__DATASET EXCERPTS__
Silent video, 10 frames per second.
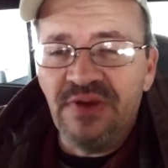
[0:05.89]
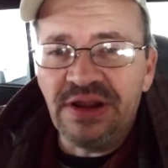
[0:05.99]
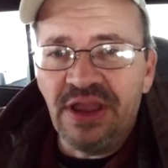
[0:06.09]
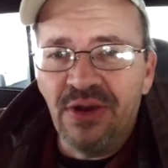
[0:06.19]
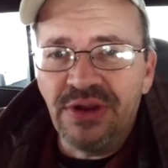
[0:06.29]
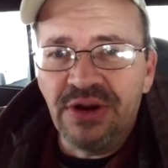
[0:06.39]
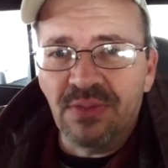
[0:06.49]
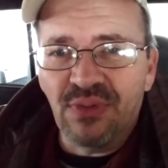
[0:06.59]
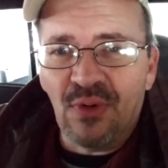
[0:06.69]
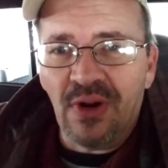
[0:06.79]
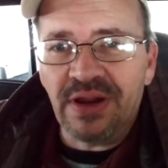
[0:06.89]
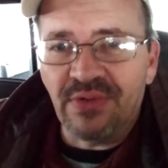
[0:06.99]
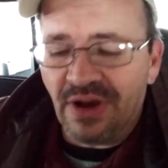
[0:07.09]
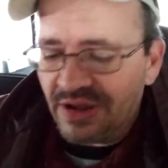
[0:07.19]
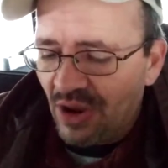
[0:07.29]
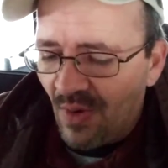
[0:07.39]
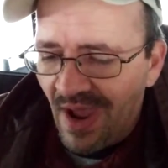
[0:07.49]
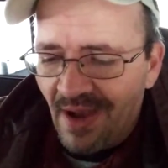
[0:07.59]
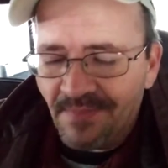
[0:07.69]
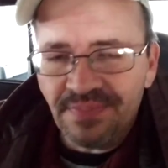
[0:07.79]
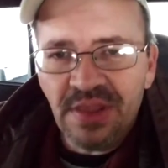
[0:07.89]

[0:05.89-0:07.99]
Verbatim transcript: video here before I get ready to go out.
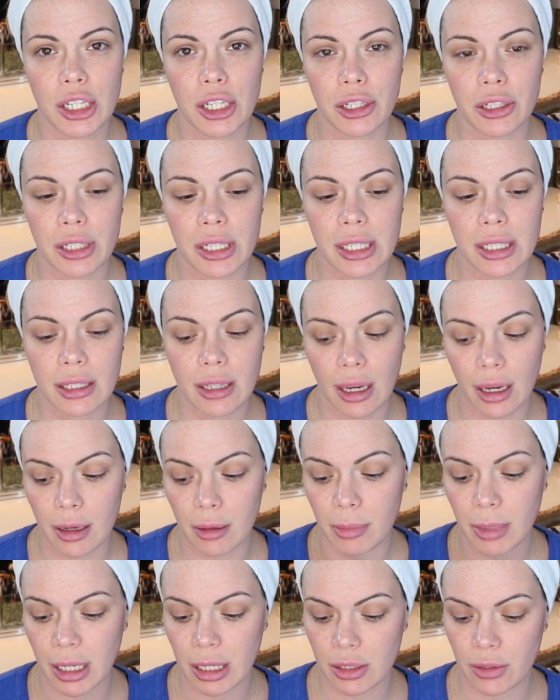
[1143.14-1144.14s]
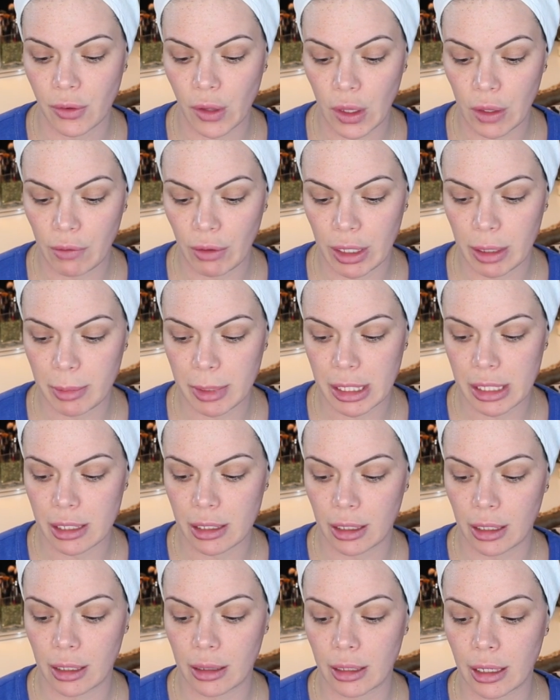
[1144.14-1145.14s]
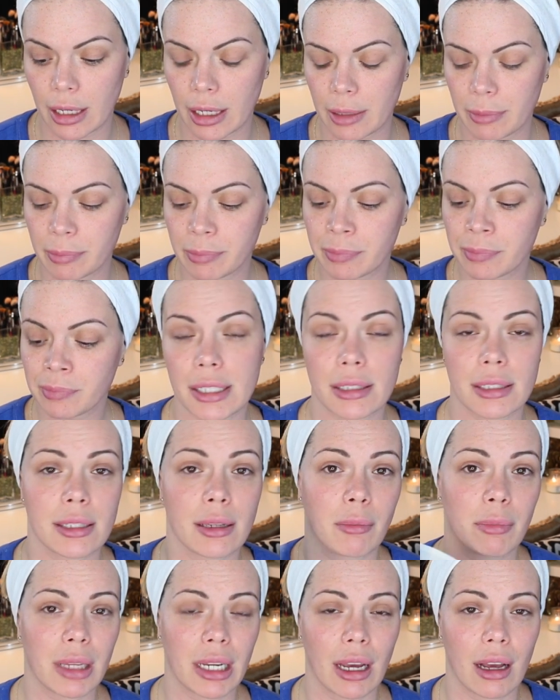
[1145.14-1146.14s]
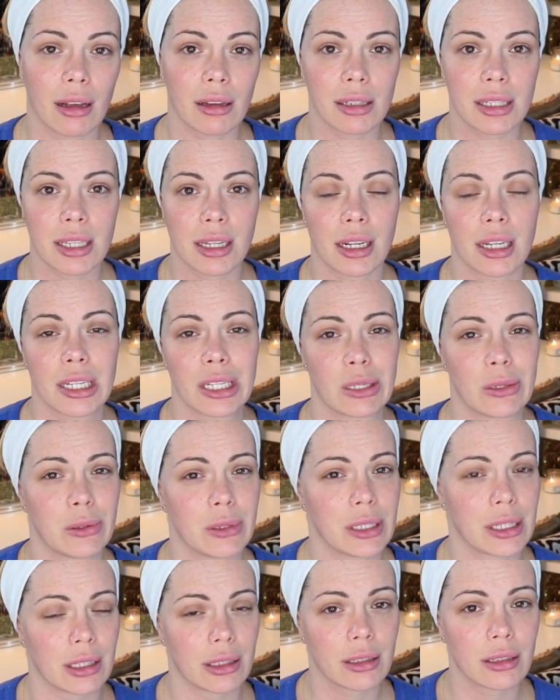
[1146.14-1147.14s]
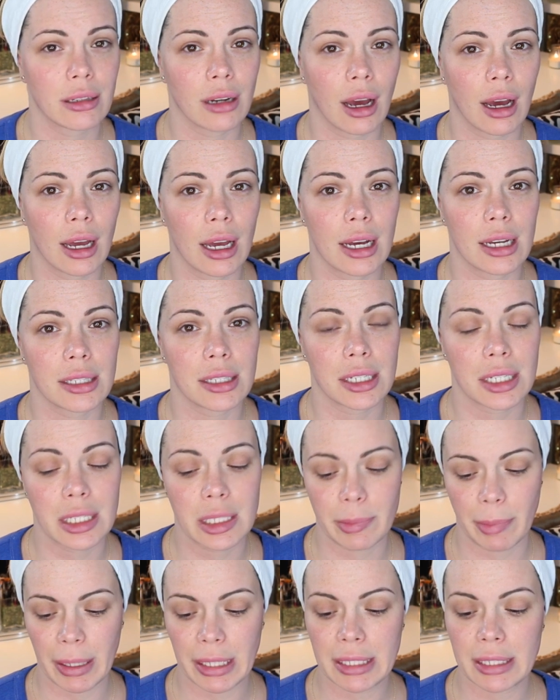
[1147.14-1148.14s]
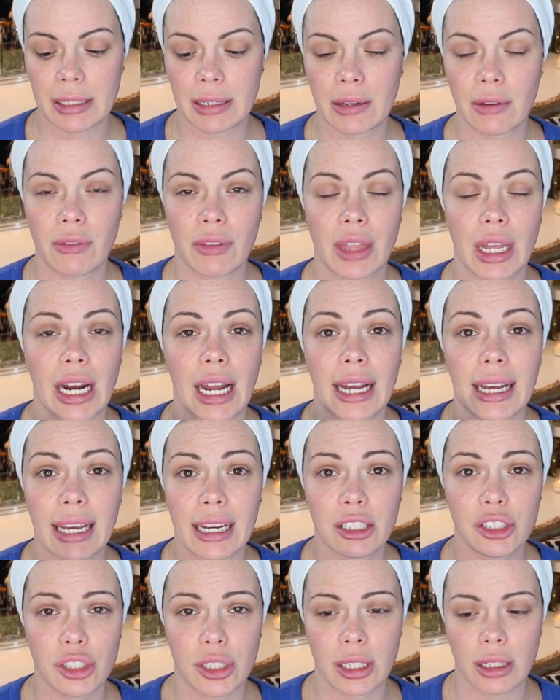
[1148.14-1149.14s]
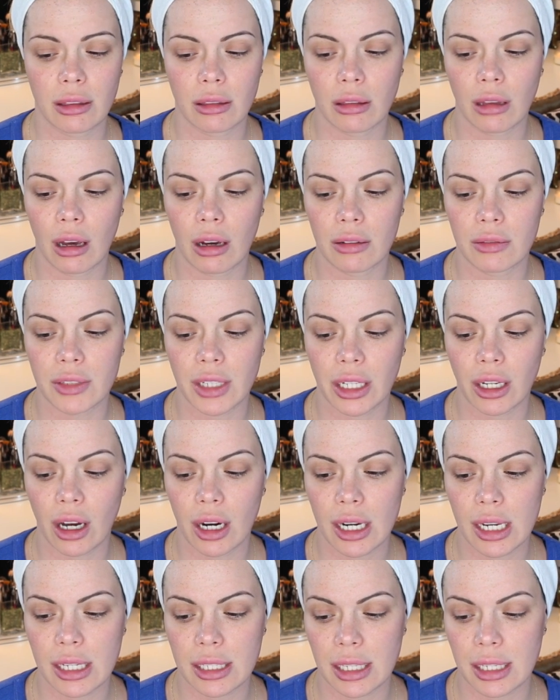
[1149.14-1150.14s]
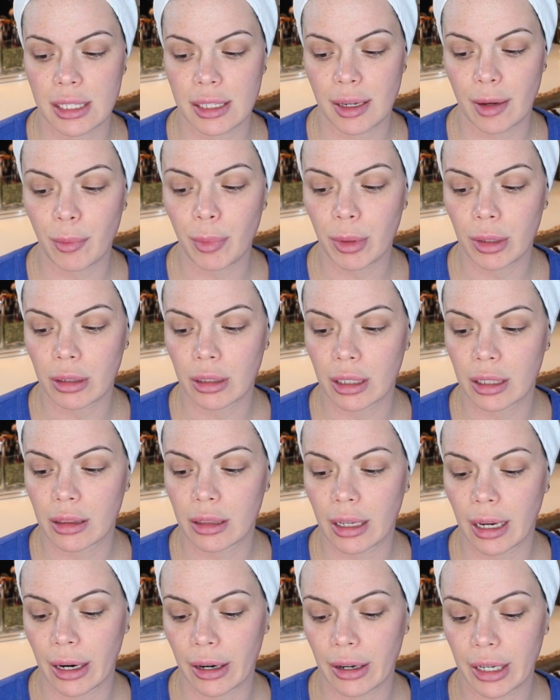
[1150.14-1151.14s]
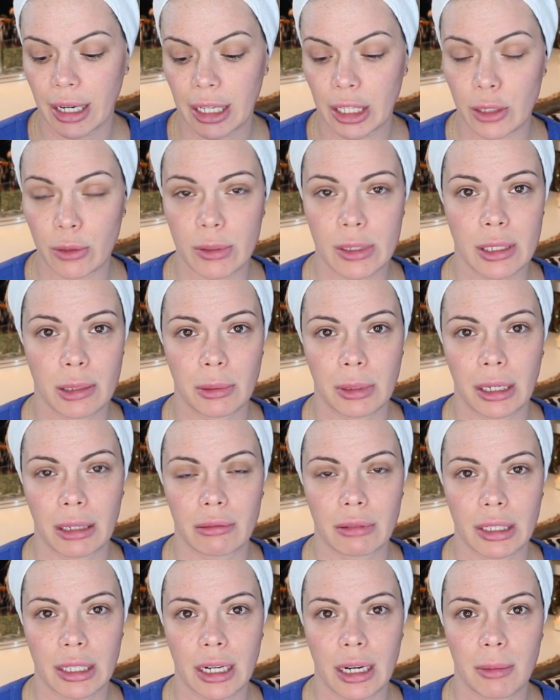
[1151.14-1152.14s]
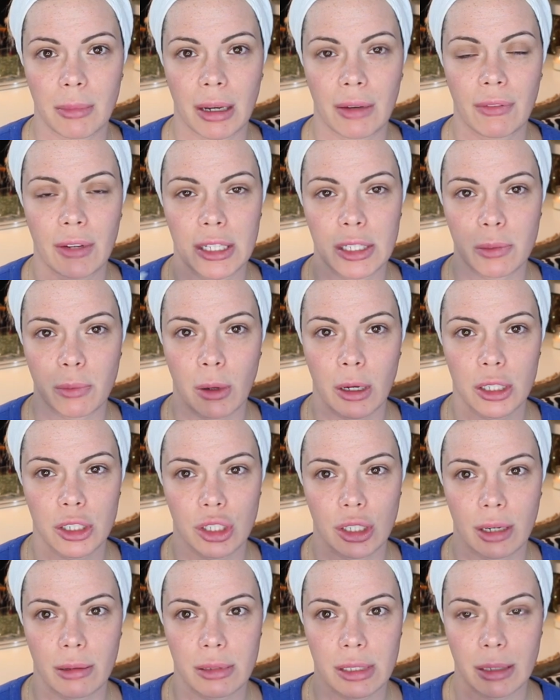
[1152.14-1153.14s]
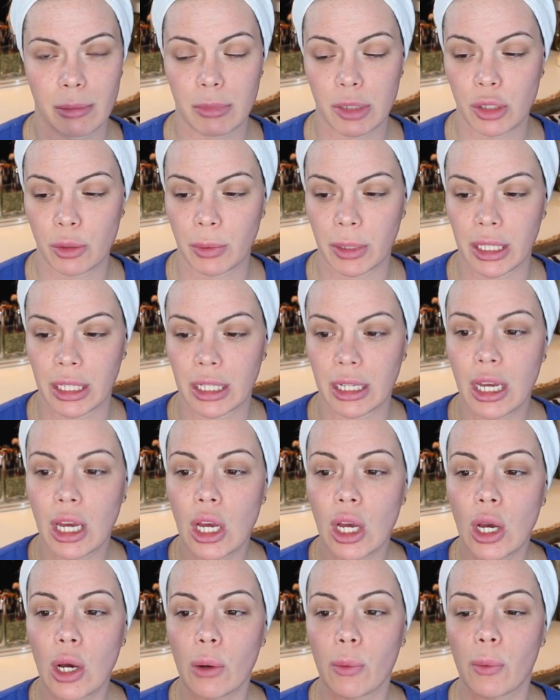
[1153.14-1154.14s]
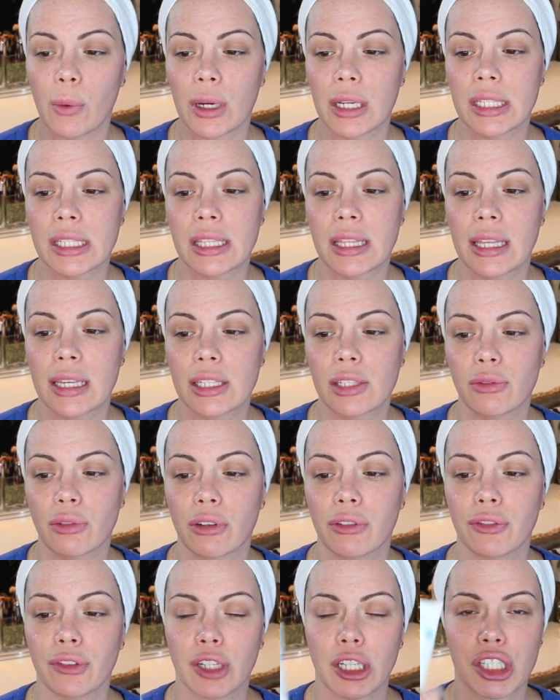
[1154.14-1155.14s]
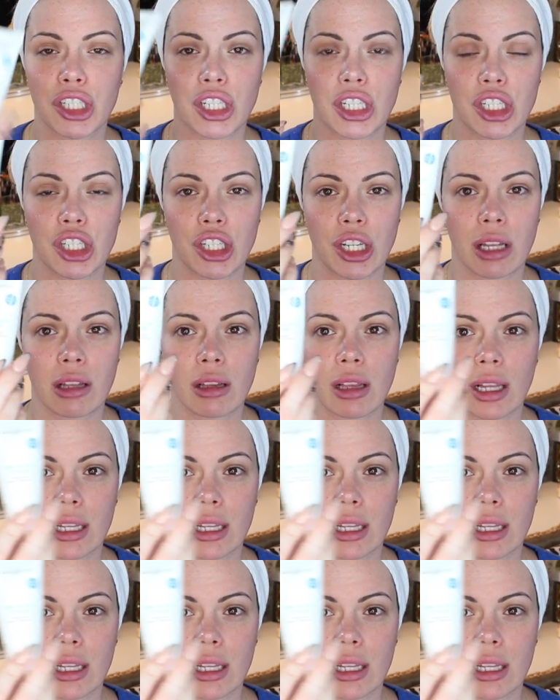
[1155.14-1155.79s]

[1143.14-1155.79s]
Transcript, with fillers: to your skin because of all the vitamin C in there. Something else that I use that's not as expensive that I actually loved, I got it as a sample in there and I used it when I ran out of my face wash and I was in between, was this refreshing gel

__PROBLEM REQUIREMENTS__
The range to copy runs from the line with "[1147.14-1148.14s]" to the last line of the entries, both included; copy it exactly and leave out the pictures.

__WRITTEN SOLUTION__
[1147.14-1148.14s]
[1148.14-1149.14s]
[1149.14-1150.14s]
[1150.14-1151.14s]
[1151.14-1152.14s]
[1152.14-1153.14s]
[1153.14-1154.14s]
[1154.14-1155.14s]
[1155.14-1155.79s]

[1143.14-1155.79s]
Transcript, with fillers: to your skin because of all the vitamin C in there. Something else that I use that's not as expensive that I actually loved, I got it as a sample in there and I used it when I ran out of my face wash and I was in between, was this refreshing gel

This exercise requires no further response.